**TASK OBJECTIVE**.
When you reach the listing below, copy each line exactly.

**RECORDS SUPPLIED**.
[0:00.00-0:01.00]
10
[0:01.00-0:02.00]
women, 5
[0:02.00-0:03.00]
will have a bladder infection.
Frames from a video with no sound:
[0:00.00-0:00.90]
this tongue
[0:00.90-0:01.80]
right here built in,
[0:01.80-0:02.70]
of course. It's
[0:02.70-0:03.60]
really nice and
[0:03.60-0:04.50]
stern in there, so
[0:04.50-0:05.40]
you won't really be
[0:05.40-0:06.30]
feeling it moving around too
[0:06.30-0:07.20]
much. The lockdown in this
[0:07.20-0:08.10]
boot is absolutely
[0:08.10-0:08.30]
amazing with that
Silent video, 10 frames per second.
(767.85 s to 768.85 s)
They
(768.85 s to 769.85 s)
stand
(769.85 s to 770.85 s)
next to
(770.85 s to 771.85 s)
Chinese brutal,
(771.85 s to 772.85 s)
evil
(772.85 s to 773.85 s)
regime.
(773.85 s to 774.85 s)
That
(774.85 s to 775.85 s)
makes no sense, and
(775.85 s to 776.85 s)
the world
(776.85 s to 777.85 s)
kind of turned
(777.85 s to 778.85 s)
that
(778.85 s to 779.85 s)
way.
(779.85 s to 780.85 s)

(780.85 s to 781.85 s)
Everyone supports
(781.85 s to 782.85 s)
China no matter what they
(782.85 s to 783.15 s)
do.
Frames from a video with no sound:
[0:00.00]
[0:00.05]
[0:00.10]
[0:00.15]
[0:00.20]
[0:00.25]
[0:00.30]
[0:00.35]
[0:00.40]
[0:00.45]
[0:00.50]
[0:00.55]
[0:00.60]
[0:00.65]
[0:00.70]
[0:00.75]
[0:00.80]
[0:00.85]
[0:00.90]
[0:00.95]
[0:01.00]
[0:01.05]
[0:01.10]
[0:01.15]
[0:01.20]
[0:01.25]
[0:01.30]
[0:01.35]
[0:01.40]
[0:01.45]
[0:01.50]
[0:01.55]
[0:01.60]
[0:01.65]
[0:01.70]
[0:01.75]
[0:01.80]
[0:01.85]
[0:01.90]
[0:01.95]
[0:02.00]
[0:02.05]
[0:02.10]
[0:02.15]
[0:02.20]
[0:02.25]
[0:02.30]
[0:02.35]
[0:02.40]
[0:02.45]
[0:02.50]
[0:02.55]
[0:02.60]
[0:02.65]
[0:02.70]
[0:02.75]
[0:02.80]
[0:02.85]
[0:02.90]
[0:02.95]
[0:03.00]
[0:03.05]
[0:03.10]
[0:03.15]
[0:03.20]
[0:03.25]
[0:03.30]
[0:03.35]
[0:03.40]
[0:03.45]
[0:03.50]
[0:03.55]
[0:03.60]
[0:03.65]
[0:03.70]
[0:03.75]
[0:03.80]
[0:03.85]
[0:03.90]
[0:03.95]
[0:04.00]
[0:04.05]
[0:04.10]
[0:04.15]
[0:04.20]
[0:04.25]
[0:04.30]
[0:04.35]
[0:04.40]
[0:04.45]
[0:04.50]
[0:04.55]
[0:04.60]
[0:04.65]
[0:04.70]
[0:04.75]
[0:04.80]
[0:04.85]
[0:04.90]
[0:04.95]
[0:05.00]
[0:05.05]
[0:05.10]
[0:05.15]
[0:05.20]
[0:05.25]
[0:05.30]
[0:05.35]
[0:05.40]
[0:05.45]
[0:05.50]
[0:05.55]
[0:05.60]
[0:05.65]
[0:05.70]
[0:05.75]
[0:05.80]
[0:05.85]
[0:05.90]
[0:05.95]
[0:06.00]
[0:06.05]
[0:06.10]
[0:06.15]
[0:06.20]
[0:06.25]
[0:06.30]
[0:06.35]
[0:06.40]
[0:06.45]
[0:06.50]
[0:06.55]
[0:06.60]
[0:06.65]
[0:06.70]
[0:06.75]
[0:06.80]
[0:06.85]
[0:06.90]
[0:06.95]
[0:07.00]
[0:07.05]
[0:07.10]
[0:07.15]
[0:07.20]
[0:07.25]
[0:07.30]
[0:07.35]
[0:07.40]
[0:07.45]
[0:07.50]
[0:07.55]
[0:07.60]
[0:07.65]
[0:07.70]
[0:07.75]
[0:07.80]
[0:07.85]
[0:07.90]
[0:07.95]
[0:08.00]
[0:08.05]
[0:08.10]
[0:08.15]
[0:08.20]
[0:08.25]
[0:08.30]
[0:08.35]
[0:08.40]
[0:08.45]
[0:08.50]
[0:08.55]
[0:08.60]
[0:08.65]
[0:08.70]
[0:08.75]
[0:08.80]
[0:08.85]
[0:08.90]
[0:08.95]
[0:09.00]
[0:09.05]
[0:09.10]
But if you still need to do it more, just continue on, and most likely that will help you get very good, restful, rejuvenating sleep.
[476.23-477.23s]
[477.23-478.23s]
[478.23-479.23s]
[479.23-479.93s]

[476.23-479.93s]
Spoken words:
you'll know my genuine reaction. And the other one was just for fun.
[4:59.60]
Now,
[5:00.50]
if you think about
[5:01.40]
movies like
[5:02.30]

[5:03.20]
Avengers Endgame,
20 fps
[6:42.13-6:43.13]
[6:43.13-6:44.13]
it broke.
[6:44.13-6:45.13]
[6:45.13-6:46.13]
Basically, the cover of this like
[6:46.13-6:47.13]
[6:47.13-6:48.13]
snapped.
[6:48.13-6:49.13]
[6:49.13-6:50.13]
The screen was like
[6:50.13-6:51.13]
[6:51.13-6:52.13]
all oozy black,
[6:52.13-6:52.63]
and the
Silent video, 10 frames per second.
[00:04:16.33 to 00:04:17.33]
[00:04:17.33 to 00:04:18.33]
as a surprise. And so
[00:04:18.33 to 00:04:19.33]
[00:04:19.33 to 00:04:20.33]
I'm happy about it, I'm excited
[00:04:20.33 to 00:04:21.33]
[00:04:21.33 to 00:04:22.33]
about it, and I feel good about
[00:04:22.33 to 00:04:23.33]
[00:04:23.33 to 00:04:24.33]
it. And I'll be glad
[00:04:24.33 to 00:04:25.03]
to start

**WRITTEN REPLY**.
[0:00.00-0:01.00]
10
[0:01.00-0:02.00]
women, 5
[0:02.00-0:03.00]
will have a bladder infection.
Frames from a video with no sound:
[0:00.00-0:00.90]
this tongue
[0:00.90-0:01.80]
right here built in,
[0:01.80-0:02.70]
of course. It's
[0:02.70-0:03.60]
really nice and
[0:03.60-0:04.50]
stern in there, so
[0:04.50-0:05.40]
you won't really be
[0:05.40-0:06.30]
feeling it moving around too
[0:06.30-0:07.20]
much. The lockdown in this
[0:07.20-0:08.10]
boot is absolutely
[0:08.10-0:08.30]
amazing with that
Silent video, 10 frames per second.
(767.85 s to 768.85 s)
They
(768.85 s to 769.85 s)
stand
(769.85 s to 770.85 s)
next to
(770.85 s to 771.85 s)
Chinese brutal,
(771.85 s to 772.85 s)
evil
(772.85 s to 773.85 s)
regime.
(773.85 s to 774.85 s)
That
(774.85 s to 775.85 s)
makes no sense, and
(775.85 s to 776.85 s)
the world
(776.85 s to 777.85 s)
kind of turned
(777.85 s to 778.85 s)
that
(778.85 s to 779.85 s)
way.
(779.85 s to 780.85 s)

(780.85 s to 781.85 s)
Everyone supports
(781.85 s to 782.85 s)
China no matter what they
(782.85 s to 783.15 s)
do.
Frames from a video with no sound:
[0:00.00]
[0:00.05]
[0:00.10]
[0:00.15]
[0:00.20]
[0:00.25]
[0:00.30]
[0:00.35]
[0:00.40]
[0:00.45]
[0:00.50]
[0:00.55]
[0:00.60]
[0:00.65]
[0:00.70]
[0:00.75]
[0:00.80]
[0:00.85]
[0:00.90]
[0:00.95]
[0:01.00]
[0:01.05]
[0:01.10]
[0:01.15]
[0:01.20]
[0:01.25]
[0:01.30]
[0:01.35]
[0:01.40]
[0:01.45]
[0:01.50]
[0:01.55]
[0:01.60]
[0:01.65]
[0:01.70]
[0:01.75]
[0:01.80]
[0:01.85]
[0:01.90]
[0:01.95]
[0:02.00]
[0:02.05]
[0:02.10]
[0:02.15]
[0:02.20]
[0:02.25]
[0:02.30]
[0:02.35]
[0:02.40]
[0:02.45]
[0:02.50]
[0:02.55]
[0:02.60]
[0:02.65]
[0:02.70]
[0:02.75]
[0:02.80]
[0:02.85]
[0:02.90]
[0:02.95]
[0:03.00]
[0:03.05]
[0:03.10]
[0:03.15]
[0:03.20]
[0:03.25]
[0:03.30]
[0:03.35]
[0:03.40]
[0:03.45]
[0:03.50]
[0:03.55]
[0:03.60]
[0:03.65]
[0:03.70]
[0:03.75]
[0:03.80]
[0:03.85]
[0:03.90]
[0:03.95]
[0:04.00]
[0:04.05]
[0:04.10]
[0:04.15]
[0:04.20]
[0:04.25]
[0:04.30]
[0:04.35]
[0:04.40]
[0:04.45]
[0:04.50]
[0:04.55]
[0:04.60]
[0:04.65]
[0:04.70]
[0:04.75]
[0:04.80]
[0:04.85]
[0:04.90]
[0:04.95]
[0:05.00]
[0:05.05]
[0:05.10]
[0:05.15]
[0:05.20]
[0:05.25]
[0:05.30]
[0:05.35]
[0:05.40]
[0:05.45]
[0:05.50]
[0:05.55]
[0:05.60]
[0:05.65]
[0:05.70]
[0:05.75]
[0:05.80]
[0:05.85]
[0:05.90]
[0:05.95]
[0:06.00]
[0:06.05]
[0:06.10]
[0:06.15]
[0:06.20]
[0:06.25]
[0:06.30]
[0:06.35]
[0:06.40]
[0:06.45]
[0:06.50]
[0:06.55]
[0:06.60]
[0:06.65]
[0:06.70]
[0:06.75]
[0:06.80]
[0:06.85]
[0:06.90]
[0:06.95]
[0:07.00]
[0:07.05]
[0:07.10]
[0:07.15]
[0:07.20]
[0:07.25]
[0:07.30]
[0:07.35]
[0:07.40]
[0:07.45]
[0:07.50]
[0:07.55]
[0:07.60]
[0:07.65]
[0:07.70]
[0:07.75]
[0:07.80]
[0:07.85]
[0:07.90]
[0:07.95]
[0:08.00]
[0:08.05]
[0:08.10]
[0:08.15]
[0:08.20]
[0:08.25]
[0:08.30]
[0:08.35]
[0:08.40]
[0:08.45]
[0:08.50]
[0:08.55]
[0:08.60]
[0:08.65]
[0:08.70]
[0:08.75]
[0:08.80]
[0:08.85]
[0:08.90]
[0:08.95]
[0:09.00]
[0:09.05]
[0:09.10]
But if you still need to do it more, just continue on, and most likely that will help you get very good, restful, rejuvenating sleep.
[476.23-477.23s]
[477.23-478.23s]
[478.23-479.23s]
[479.23-479.93s]

[476.23-479.93s]
Spoken words:
you'll know my genuine reaction. And the other one was just for fun.
[4:59.60]
Now,
[5:00.50]
if you think about
[5:01.40]
movies like
[5:02.30]

[5:03.20]
Avengers Endgame,
20 fps
[6:42.13-6:43.13]
[6:43.13-6:44.13]
it broke.
[6:44.13-6:45.13]
[6:45.13-6:46.13]
Basically, the cover of this like
[6:46.13-6:47.13]
[6:47.13-6:48.13]
snapped.
[6:48.13-6:49.13]
[6:49.13-6:50.13]
The screen was like
[6:50.13-6:51.13]
[6:51.13-6:52.13]
all oozy black,
[6:52.13-6:52.63]
and the
Silent video, 10 frames per second.
[00:04:16.33 to 00:04:17.33]
[00:04:17.33 to 00:04:18.33]
as a surprise. And so
[00:04:18.33 to 00:04:19.33]
[00:04:19.33 to 00:04:20.33]
I'm happy about it, I'm excited
[00:04:20.33 to 00:04:21.33]
[00:04:21.33 to 00:04:22.33]
about it, and I feel good about
[00:04:22.33 to 00:04:23.33]
[00:04:23.33 to 00:04:24.33]
it. And I'll be glad
[00:04:24.33 to 00:04:25.03]
to start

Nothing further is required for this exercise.